HOCKEY IN CARROZZINA

Diversamente sportivi
HOCKEY IN CARROZZINA

L’hockey in carrozzina è nato in Olanda nel 1982, quando un gruppo di atleti affetti da distrofia muscolare hanno disputato il primo campionato ufficiale in carrozzina elettrica. Arriva in Italia nel 1991 per merito del Gruppo Giovani della UILDM (Unione Italiana Lotta alla Distrofia Muscolare) portando oggi la realtà hockeistica italiana al suo diciottesimo campionato nazionale.

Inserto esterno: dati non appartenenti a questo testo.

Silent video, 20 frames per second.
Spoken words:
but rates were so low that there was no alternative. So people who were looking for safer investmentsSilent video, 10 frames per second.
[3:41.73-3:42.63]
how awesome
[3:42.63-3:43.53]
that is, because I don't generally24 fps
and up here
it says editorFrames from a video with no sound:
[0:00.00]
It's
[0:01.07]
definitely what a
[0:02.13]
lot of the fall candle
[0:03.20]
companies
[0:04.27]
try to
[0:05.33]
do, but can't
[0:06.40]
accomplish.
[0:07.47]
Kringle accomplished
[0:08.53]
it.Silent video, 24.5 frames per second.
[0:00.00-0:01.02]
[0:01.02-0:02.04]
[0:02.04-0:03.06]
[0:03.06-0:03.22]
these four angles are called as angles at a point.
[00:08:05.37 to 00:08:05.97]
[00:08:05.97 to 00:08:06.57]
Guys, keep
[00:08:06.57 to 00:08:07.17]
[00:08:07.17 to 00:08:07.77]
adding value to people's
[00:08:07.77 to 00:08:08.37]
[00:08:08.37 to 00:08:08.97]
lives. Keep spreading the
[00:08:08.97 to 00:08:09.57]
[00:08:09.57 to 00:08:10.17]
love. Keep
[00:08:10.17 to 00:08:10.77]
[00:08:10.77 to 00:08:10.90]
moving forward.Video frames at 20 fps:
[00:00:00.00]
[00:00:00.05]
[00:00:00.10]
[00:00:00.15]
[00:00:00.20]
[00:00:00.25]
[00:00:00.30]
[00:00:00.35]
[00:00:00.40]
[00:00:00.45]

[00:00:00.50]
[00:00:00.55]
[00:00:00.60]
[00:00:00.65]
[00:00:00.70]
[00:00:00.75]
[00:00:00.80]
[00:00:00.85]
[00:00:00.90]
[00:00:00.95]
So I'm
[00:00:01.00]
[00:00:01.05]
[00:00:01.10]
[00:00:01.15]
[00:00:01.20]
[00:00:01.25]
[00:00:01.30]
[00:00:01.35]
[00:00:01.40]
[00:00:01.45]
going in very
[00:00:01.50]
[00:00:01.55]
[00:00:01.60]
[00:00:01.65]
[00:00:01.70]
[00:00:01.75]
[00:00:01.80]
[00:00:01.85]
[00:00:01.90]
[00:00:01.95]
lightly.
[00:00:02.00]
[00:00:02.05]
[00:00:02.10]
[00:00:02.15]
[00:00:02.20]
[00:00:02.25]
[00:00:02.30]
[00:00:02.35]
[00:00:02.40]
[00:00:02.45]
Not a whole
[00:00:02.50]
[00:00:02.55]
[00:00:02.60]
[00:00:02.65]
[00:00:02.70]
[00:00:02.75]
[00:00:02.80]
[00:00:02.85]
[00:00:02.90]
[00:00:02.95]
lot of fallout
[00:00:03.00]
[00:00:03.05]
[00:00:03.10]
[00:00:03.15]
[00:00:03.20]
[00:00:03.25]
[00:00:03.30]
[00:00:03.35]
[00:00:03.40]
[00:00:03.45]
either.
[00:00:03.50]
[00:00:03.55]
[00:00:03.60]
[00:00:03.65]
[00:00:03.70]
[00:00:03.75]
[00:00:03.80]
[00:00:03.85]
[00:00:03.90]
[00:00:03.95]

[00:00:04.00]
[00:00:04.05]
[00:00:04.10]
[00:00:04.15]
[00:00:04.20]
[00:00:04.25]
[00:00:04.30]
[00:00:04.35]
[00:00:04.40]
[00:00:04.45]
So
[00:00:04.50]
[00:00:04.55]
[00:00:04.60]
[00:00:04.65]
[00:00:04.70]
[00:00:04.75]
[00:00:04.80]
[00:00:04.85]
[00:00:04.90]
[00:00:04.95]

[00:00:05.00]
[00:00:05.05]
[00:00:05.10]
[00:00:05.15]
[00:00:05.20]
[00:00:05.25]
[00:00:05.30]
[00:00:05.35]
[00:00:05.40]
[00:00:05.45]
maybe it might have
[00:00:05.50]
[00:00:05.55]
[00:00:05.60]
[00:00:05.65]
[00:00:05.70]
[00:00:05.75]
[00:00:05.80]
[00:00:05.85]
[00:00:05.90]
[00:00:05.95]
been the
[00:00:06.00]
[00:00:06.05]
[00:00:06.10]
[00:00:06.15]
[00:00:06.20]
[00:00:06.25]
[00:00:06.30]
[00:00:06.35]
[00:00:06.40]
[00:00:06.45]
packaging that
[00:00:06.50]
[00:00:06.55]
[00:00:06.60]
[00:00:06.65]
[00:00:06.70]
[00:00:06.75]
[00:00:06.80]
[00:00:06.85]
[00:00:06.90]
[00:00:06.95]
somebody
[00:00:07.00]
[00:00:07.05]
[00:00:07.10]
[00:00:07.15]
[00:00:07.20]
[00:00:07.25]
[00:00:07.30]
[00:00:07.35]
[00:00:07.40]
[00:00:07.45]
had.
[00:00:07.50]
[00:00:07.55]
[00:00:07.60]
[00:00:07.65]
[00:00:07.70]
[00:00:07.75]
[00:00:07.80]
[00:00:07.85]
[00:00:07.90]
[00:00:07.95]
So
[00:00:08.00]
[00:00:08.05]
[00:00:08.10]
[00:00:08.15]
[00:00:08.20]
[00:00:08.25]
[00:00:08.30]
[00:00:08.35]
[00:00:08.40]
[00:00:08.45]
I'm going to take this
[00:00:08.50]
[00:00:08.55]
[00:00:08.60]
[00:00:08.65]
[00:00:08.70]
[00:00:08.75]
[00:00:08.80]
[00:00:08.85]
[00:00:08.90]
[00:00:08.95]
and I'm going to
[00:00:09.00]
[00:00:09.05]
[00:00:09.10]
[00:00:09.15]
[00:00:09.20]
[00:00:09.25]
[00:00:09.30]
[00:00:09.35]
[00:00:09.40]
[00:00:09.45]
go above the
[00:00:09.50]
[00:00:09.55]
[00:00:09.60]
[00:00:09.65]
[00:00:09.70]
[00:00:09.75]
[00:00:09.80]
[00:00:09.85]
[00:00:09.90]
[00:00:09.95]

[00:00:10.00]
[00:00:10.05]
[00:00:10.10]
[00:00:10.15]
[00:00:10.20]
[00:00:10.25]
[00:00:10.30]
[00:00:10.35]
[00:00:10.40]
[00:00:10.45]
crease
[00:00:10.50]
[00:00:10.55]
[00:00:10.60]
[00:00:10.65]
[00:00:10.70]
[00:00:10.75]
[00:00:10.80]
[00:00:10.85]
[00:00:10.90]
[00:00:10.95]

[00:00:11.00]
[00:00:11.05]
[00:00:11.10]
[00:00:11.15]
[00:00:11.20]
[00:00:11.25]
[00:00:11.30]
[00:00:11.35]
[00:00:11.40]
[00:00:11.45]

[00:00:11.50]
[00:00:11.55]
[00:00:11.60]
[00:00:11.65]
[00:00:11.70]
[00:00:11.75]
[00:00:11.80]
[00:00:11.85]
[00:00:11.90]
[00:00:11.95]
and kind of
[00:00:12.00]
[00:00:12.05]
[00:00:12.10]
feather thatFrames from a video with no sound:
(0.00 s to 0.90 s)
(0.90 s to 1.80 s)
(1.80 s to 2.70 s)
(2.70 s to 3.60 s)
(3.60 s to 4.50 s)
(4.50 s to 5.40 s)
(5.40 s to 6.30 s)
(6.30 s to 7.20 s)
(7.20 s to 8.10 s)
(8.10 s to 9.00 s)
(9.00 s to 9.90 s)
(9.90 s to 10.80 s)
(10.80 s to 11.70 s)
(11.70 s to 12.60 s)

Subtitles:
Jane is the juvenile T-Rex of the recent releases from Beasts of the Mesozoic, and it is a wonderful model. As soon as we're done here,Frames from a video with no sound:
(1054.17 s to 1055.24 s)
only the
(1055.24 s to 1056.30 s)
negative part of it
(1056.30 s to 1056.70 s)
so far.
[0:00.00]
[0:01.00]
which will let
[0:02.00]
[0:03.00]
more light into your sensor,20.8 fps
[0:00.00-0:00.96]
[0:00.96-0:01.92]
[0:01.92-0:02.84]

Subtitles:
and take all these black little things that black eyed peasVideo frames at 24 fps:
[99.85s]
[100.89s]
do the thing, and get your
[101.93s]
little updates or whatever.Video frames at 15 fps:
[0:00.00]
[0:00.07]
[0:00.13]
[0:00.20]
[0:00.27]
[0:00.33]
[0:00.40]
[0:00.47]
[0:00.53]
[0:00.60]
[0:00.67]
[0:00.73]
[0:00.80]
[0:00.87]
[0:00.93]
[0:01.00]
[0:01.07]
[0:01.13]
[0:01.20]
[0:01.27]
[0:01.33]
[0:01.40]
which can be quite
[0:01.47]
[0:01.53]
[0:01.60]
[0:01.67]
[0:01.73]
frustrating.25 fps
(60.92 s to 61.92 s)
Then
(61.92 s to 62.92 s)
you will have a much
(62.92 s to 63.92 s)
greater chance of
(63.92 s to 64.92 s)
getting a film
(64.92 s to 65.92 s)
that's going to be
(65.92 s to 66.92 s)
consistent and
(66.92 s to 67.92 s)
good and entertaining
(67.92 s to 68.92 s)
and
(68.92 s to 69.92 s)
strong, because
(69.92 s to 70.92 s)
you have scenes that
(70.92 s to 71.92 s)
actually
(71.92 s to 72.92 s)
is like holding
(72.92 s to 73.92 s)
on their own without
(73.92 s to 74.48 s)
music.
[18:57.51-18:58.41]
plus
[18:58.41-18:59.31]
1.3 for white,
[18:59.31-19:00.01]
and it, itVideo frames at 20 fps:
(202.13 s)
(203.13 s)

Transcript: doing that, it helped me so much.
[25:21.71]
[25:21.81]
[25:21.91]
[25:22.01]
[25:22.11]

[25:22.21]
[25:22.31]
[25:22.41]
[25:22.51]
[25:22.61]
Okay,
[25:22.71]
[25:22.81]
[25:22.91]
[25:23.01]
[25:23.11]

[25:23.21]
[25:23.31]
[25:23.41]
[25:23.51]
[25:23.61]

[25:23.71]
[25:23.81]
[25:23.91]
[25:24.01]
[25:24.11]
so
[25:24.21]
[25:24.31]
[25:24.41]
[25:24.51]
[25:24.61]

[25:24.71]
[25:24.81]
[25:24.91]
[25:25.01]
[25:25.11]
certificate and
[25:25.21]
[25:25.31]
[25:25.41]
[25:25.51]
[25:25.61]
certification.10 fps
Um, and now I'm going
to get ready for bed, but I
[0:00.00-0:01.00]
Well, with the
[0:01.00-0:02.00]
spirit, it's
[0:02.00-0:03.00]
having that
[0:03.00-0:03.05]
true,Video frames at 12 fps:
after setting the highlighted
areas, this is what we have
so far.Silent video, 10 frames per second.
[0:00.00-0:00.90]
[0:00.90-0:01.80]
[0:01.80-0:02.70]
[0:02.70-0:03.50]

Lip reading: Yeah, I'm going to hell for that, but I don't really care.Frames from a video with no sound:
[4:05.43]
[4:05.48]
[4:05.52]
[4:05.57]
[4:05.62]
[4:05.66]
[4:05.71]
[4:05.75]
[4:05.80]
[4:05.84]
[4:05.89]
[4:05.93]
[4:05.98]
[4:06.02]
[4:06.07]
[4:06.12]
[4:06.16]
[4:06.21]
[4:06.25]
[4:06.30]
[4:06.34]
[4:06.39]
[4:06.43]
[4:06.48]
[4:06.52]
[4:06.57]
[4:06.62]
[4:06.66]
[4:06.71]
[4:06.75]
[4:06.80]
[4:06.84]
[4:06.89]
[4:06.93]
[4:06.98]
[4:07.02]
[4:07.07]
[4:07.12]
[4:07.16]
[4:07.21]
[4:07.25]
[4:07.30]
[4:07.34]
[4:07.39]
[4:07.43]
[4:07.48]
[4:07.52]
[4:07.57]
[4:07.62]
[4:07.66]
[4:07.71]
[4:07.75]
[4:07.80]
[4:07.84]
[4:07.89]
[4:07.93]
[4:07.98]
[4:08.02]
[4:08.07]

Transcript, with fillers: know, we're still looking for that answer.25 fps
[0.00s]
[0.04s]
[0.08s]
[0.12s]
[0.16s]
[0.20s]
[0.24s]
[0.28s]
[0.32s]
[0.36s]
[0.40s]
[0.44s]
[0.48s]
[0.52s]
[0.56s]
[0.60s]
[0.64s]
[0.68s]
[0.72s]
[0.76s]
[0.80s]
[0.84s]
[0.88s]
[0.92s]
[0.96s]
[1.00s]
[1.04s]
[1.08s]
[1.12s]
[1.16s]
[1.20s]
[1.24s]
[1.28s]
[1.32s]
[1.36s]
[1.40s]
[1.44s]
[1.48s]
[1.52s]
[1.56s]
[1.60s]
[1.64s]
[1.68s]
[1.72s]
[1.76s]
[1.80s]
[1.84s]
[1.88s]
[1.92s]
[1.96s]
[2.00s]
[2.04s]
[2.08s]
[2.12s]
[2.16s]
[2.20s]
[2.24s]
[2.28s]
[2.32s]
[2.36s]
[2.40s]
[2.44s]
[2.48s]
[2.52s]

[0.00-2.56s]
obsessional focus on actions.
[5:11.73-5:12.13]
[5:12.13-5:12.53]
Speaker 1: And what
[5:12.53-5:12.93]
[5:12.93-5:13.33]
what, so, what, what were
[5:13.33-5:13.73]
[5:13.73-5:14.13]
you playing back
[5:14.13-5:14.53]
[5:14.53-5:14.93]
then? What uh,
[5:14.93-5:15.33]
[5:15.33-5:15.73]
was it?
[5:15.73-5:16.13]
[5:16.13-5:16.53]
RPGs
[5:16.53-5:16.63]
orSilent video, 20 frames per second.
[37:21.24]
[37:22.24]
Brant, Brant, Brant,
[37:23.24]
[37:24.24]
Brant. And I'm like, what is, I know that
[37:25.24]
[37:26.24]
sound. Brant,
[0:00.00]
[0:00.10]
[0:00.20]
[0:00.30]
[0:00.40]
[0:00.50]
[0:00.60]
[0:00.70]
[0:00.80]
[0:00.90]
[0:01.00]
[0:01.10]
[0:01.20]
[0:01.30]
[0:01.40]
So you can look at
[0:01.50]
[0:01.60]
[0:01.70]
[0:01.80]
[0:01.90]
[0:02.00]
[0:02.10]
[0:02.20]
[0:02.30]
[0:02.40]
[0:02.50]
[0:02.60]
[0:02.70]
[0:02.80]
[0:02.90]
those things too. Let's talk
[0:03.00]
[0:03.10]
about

In particolare, a portare il wheelchair hockey in Italia, fu Luigi Maccione, detto Puccio: tradusse il regolamento internazionale, organizzò le prime partite e fece conoscere il gioco in Italia. All’inizio, importò persino le palline e le mazze dall’Olanda. Le prime squadre nacquero tutte da sezioni Uildm, che creavano un gruppo sportivo: anche oggi che le società sportive sono autonome, Uildm rimane un partner importante del wheelchair hockey italiano.

HOCKEY IN CARROZZINA: INFORMAZIONI TECNICHE

L’hockey in carrozzina elettrica si pratica in palestra. Il campo da gioco ha un perimetro di 26×16 m in genere, delimitato dalle sponde. Ogni squadra può far scendere in campo un massimo di cinque giocatori e può usufruire di un numero illimitato di sostituzioni. Ogni partita è divisa in 4 tempi che durano 10 minuti. Le due porte sono alte 20 cm e lunghe 2,20 m. Nell’area a semicerchio può sostare solamente il portiere, altrimenti viene assegnato un rigore a favore della squadra avversaria.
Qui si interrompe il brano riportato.